*WHAT YOU ARE ASKED TO DO:* Set the records down again, exactly, without their images.

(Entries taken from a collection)
※

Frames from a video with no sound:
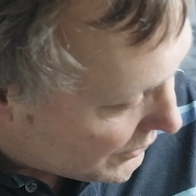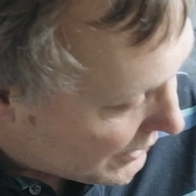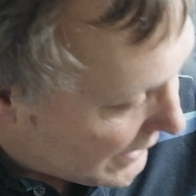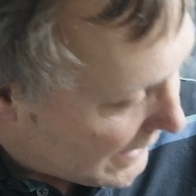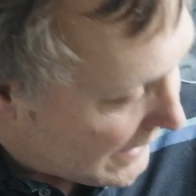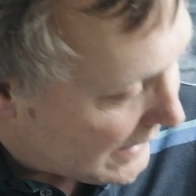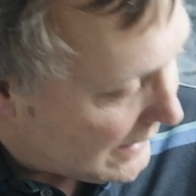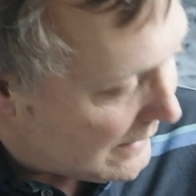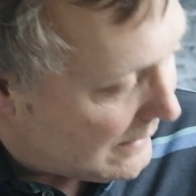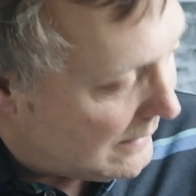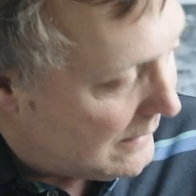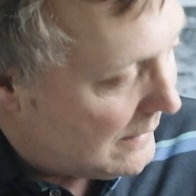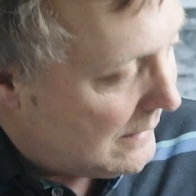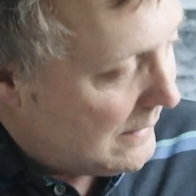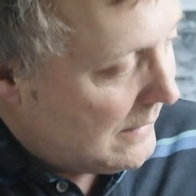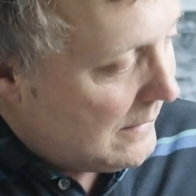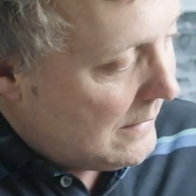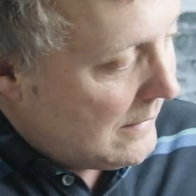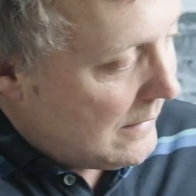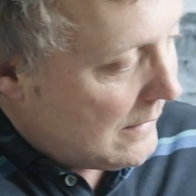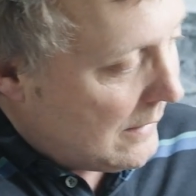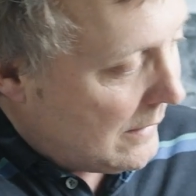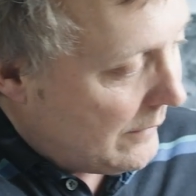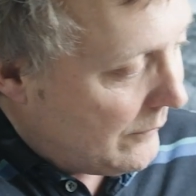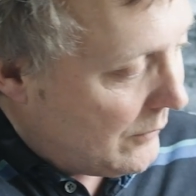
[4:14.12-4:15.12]
jack,
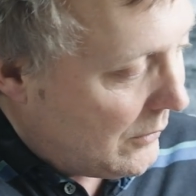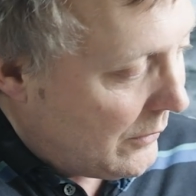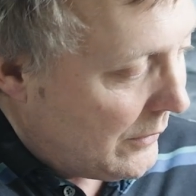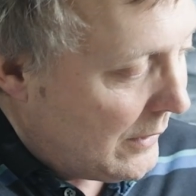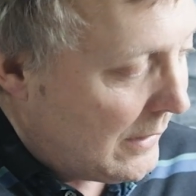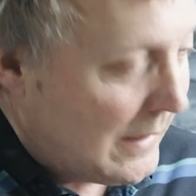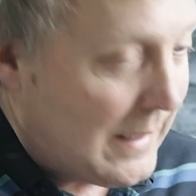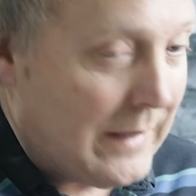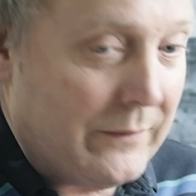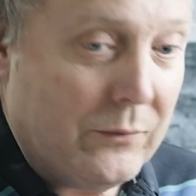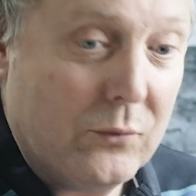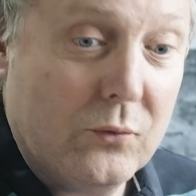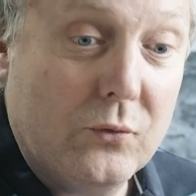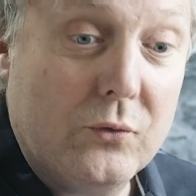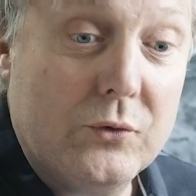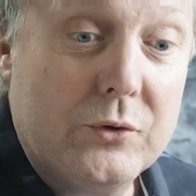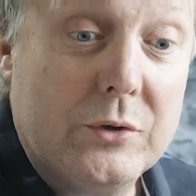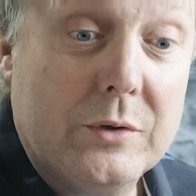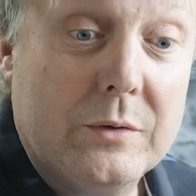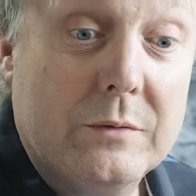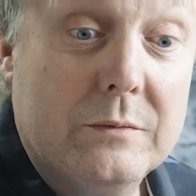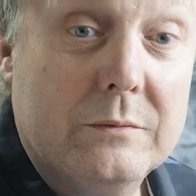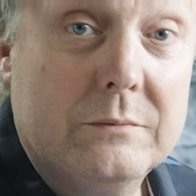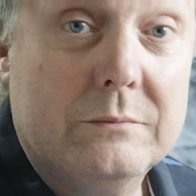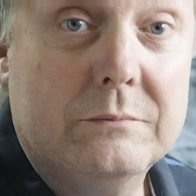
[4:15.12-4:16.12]
and I've got the
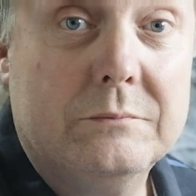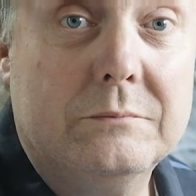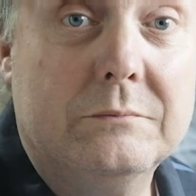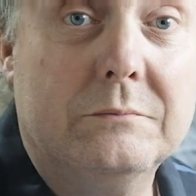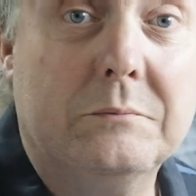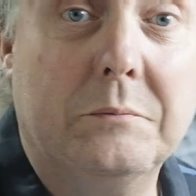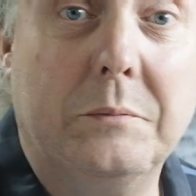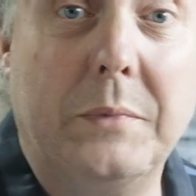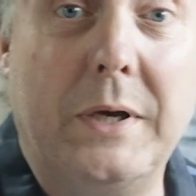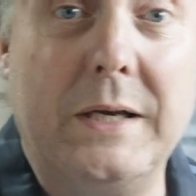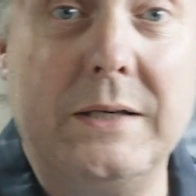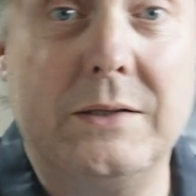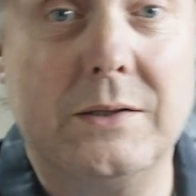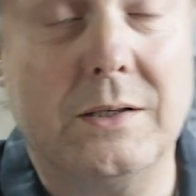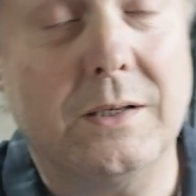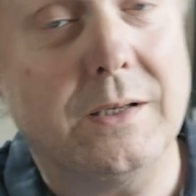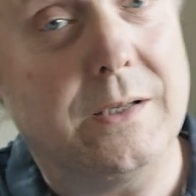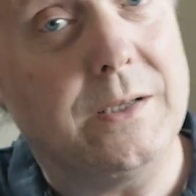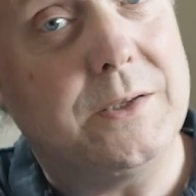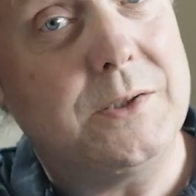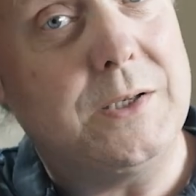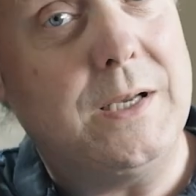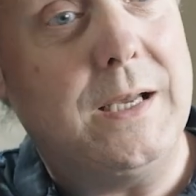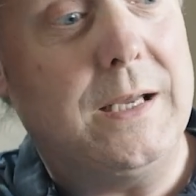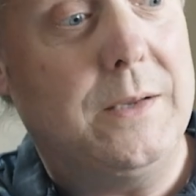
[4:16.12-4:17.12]
levels basically
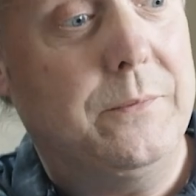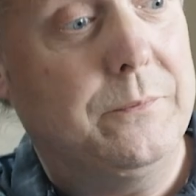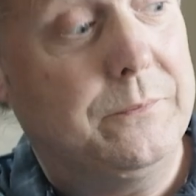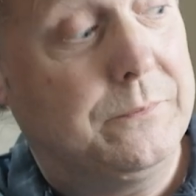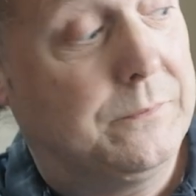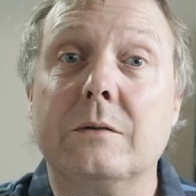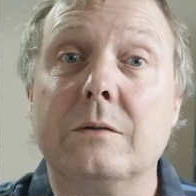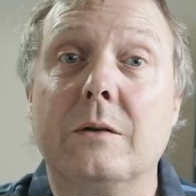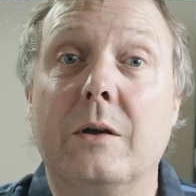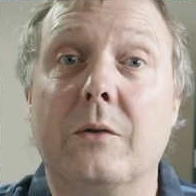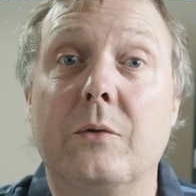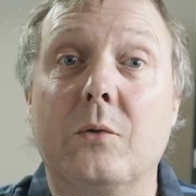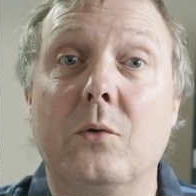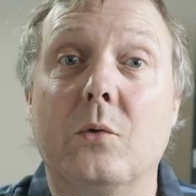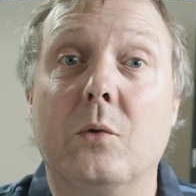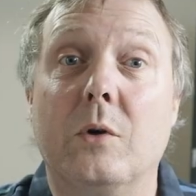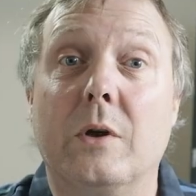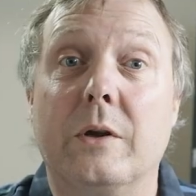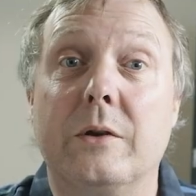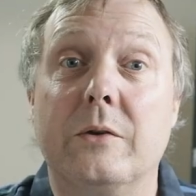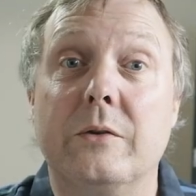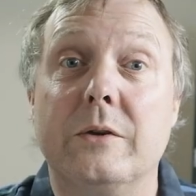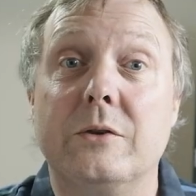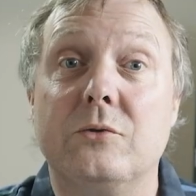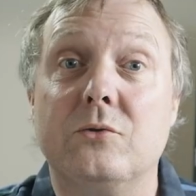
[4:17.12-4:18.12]
the same. I thought
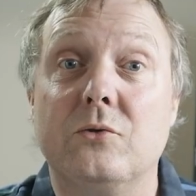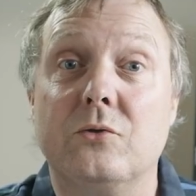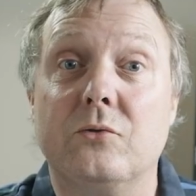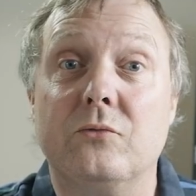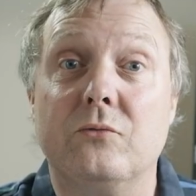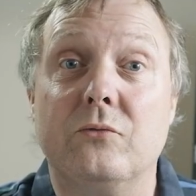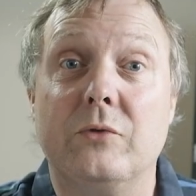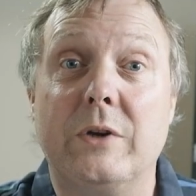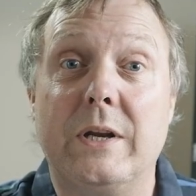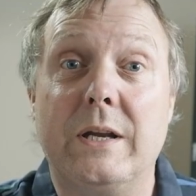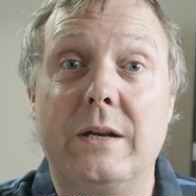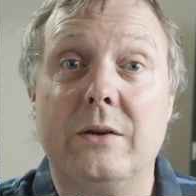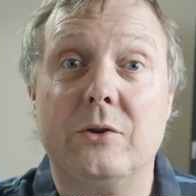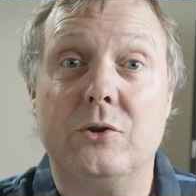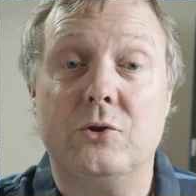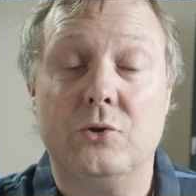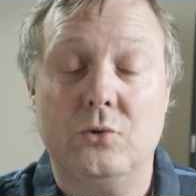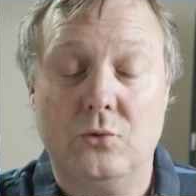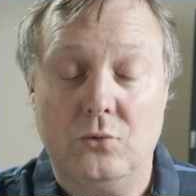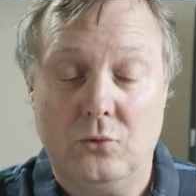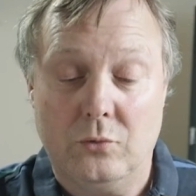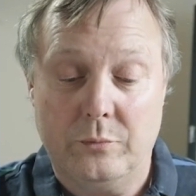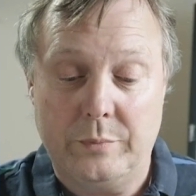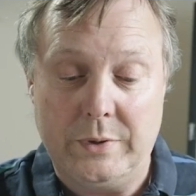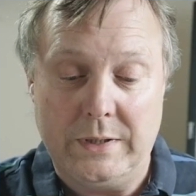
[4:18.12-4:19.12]
what I'd do is just read a
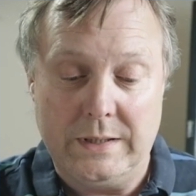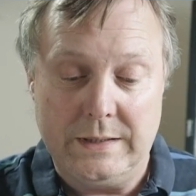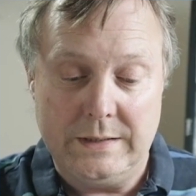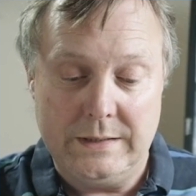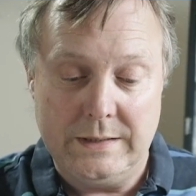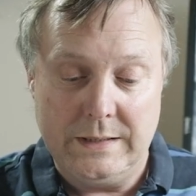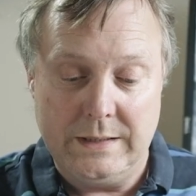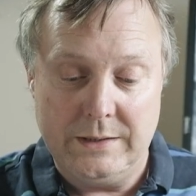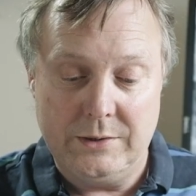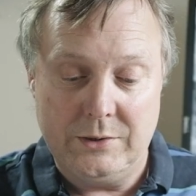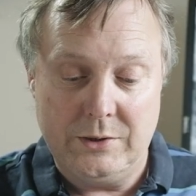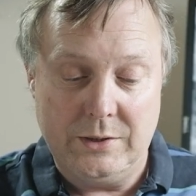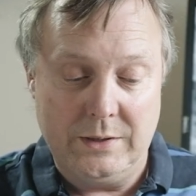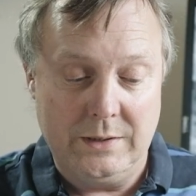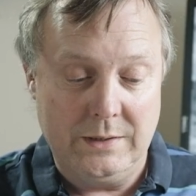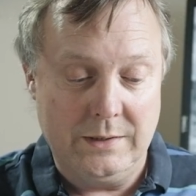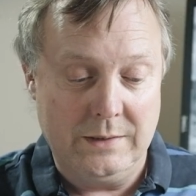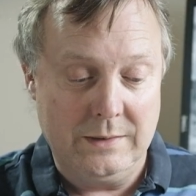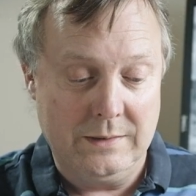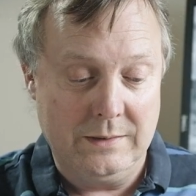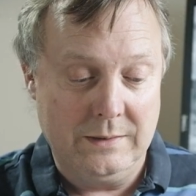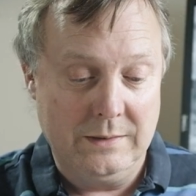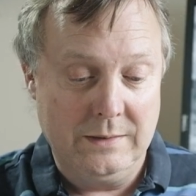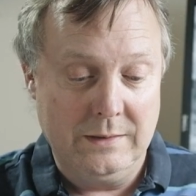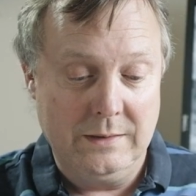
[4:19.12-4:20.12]
short passage
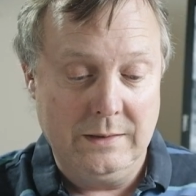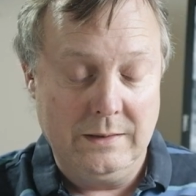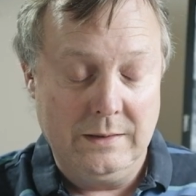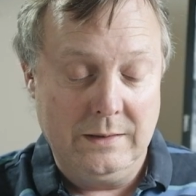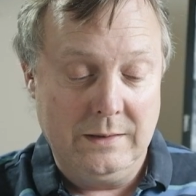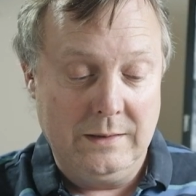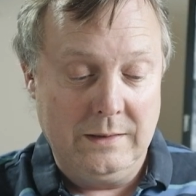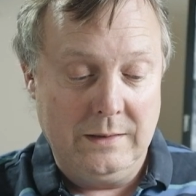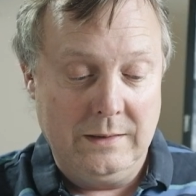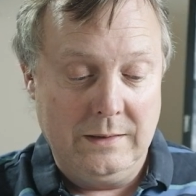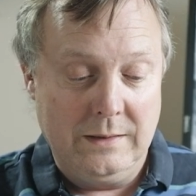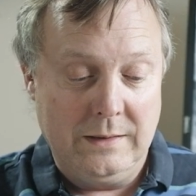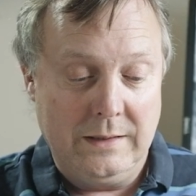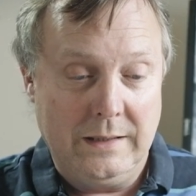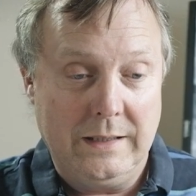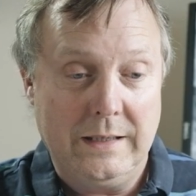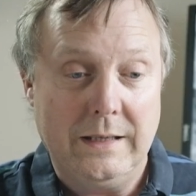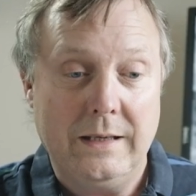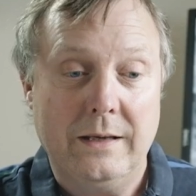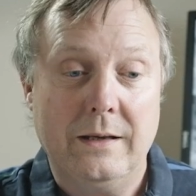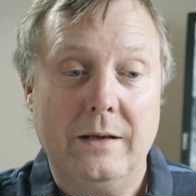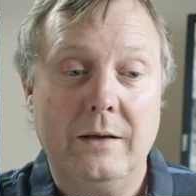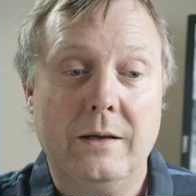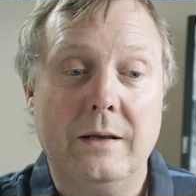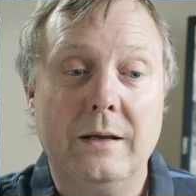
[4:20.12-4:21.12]

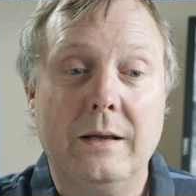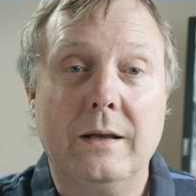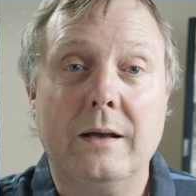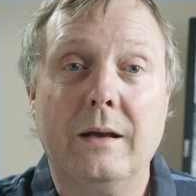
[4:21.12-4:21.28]
here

※

*TASK OUTPUT:*
Frames from a video with no sound:
[4:14.12-4:15.12]
jack,
[4:15.12-4:16.12]
and I've got the
[4:16.12-4:17.12]
levels basically
[4:17.12-4:18.12]
the same. I thought
[4:18.12-4:19.12]
what I'd do is just read a
[4:19.12-4:20.12]
short passage
[4:20.12-4:21.12]

[4:21.12-4:21.28]
here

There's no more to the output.